# SOURCE INFORMATION
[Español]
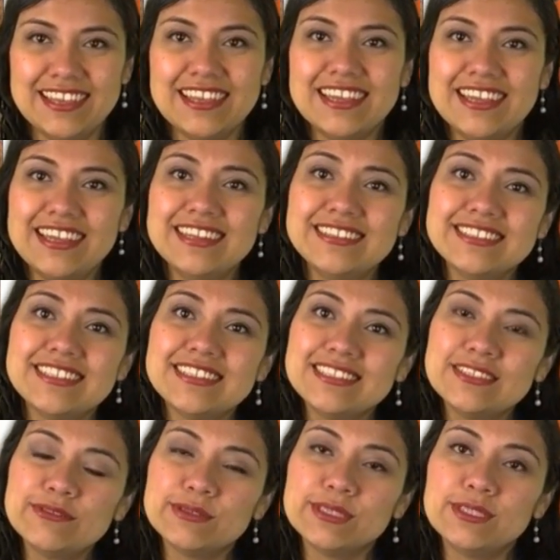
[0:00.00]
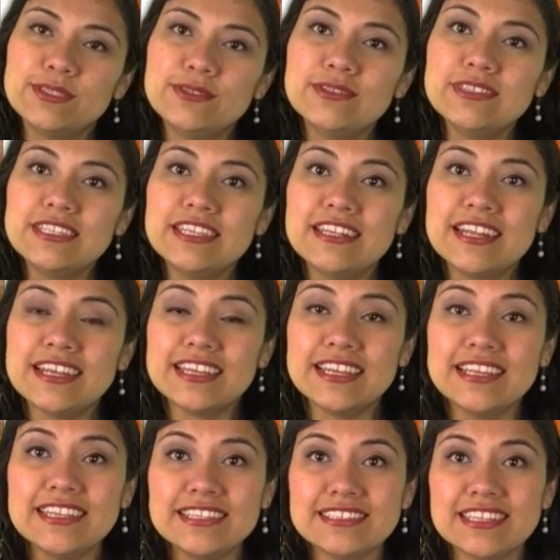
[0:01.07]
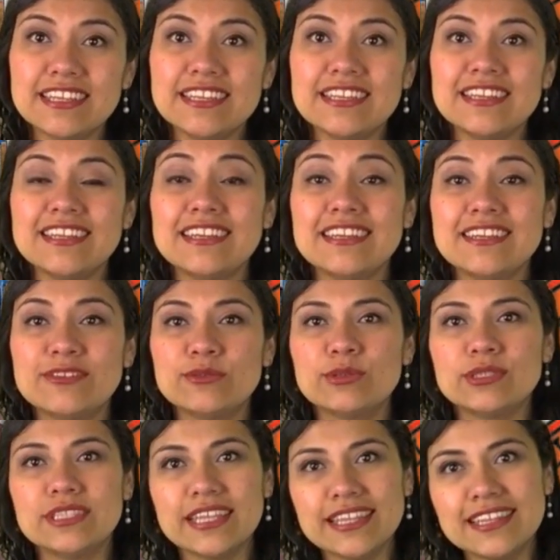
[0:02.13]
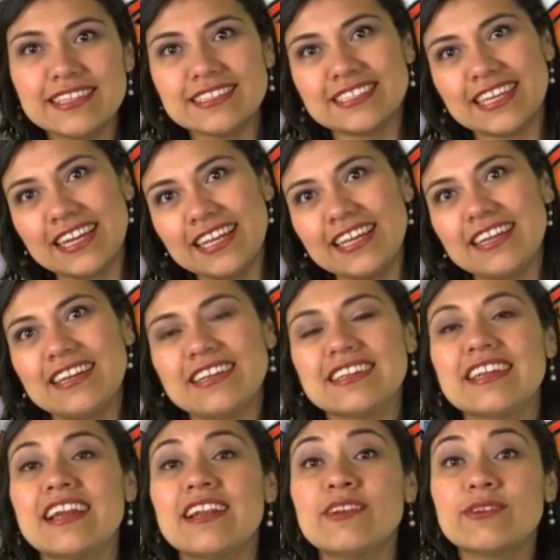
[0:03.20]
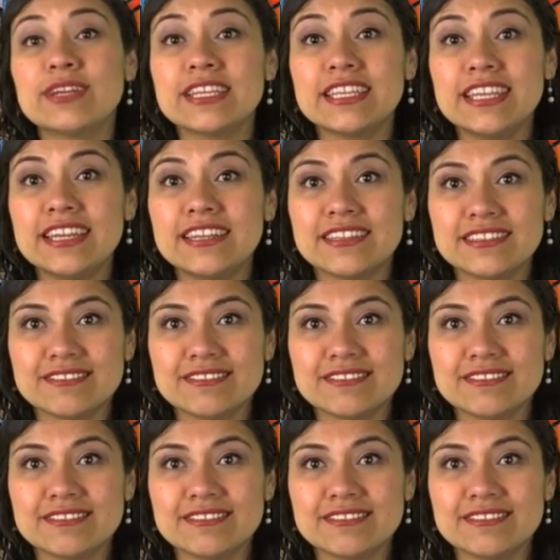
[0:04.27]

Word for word: en esa situación y en aquellas que ustedes crean que lo requieren.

# EXERCISE
Output everything in the material exactly. Pictures stay out of it.

# EXPECTED OUTPUT
[Español]
[0:00.00]
[0:01.07]
[0:02.13]
[0:03.20]
[0:04.27]

Word for word: en esa situación y en aquellas que ustedes crean que lo requieren.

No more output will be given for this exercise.